À force de regarder les œuvres, on en oublie parfois l’importance qu’a l’espace qui les contient. « Du courrier vous attends en salle 3 ! » nous dit-on à l’accueil. En arrivant en salle 3, c’est donc sur le courrier le long du mur que se jettent les spectateurs-trices en oubliant de regarder la salle qu’ils traversent. Les lettres, Rendez-vous, sont adressées aux visiteurs. Écrites par quarante complices de l’artiste, elles sont reçues et déposées jour après jour par le personnel de l’institut d’art contemporain. En face, Deambulatio, un long miroir à taille humaine, reflète le sol activé par nos regards en mouvement. C’est alors que, peu à peu, du miroir au sol, notre regard s’arrête sur ces grandes lignes colorées qui s’étendent sous nos pieds, Dans le plan. Le courrier et le miroir sont des œuvres d’Éléonore Pano-Zavaroni. Les lignes colorées envahissant le sol, c’est l’œuvre de Marion Robin.
Ici, ni effet lumineux, ni sensationnel : pour décomposer l’espace, quelques lignes suffisent. Entre abstrait et concret, retraçant les mesures précises du plan de la salle d’exposition, l’artiste Marion Robin joue sur les échelles de perception. Elle nous appelle à faire l’expérience directe du lieu, en regard de l’expérience proprement artistique qu’offre sa fonction. L’observation et la marche deviennent des éléments substantiels de l’installation au même titre que les œuvres exposées aux alentours qui dialoguent avec. Une recherche conceptuelle qui ne manque pas de sensibilité, traçant les mots d’une poésie discrète et interne comme vouée à se répandre dans l’ensemble du bâtiment. Alors, malgré les contraintes d’exposition et les périmètres imposés, Marion Robin s’approprie et déconstruit son propre cadre.
FOCUS #3 Anne Le Troter – Les silences après une question (2017)

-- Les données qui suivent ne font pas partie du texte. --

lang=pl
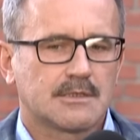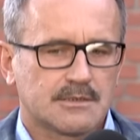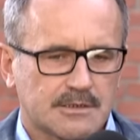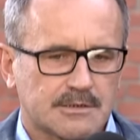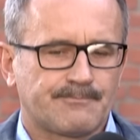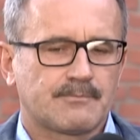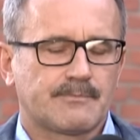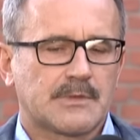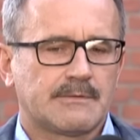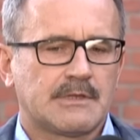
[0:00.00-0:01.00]
E,
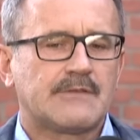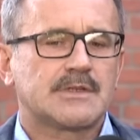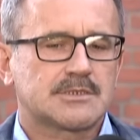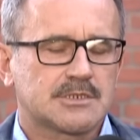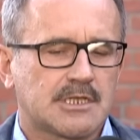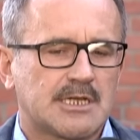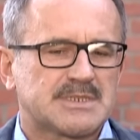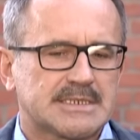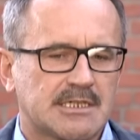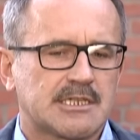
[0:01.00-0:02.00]
nawet czytałem
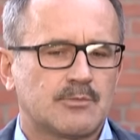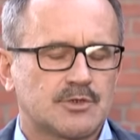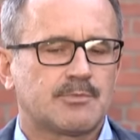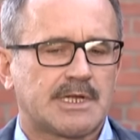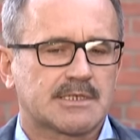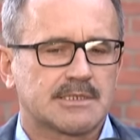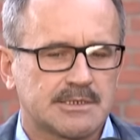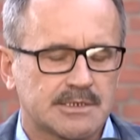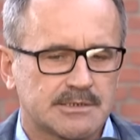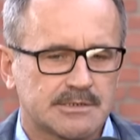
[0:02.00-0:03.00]
zeznania, bo szmatka ty,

En entrant dans cette petite salle, on entend, d’abord. On ne comprend pas tout à fait le sens des phrases, mais leur musique nous interpelle. Sur les murs on aperçoit quelques aspérités, et la plateforme grillagée dont émane le son nous évoque un élément de mobilier urbain familier et nous met à l’aise. Anne Le Troter travaille le mot, le son et l’espace : le mot et les paroles sont utilisés en tant que blocs sonores et agencés dans une musique déconcertante. Le son crée l’espace de perception redoublé par l’installation. Après Les mitoyennes à la BF15 et Liste à puces présentés l’année dernière au Palais de Tokyo, Les silences après une question est la troisième et dernière pièce d’une série d’œuvres de l’artiste composées autour des sondages téléphoniques, une analyse sensible de ces étranges questions/réponses sans réel dialogue. À le regarder fixement, ce sol grillagé a un effet hypnotique. En dessous, plusieurs enceintes déposent les voix de ces inconnu-e-s de part et d’autre de la pièce. Elles semblent s’attendre, s’écouter, se rejoindre parfois sur le même accord, hésiter à répondre autour des mêmes questions, comme les instruments d’un seul orchestre… Aucune voix ne nous est adressée, et aucune ne raconte d’histoire particulière. Pourtant, debout au milieu de cet espace il se crée un sentiment d’identification inattendu. Peut-être est-ce dû à cette transmission à l’unisson de réactions spontanées ? Au croisement de ces témoignages d’instants de vie en suspension ? Et nous devenons membre de cette communauté sonore aux identités multiples momentanément pris au piège d’une même œuvre d’art.
Ces oeuvres sont tous magnifiques, originaux mais surtout à couper le souffle.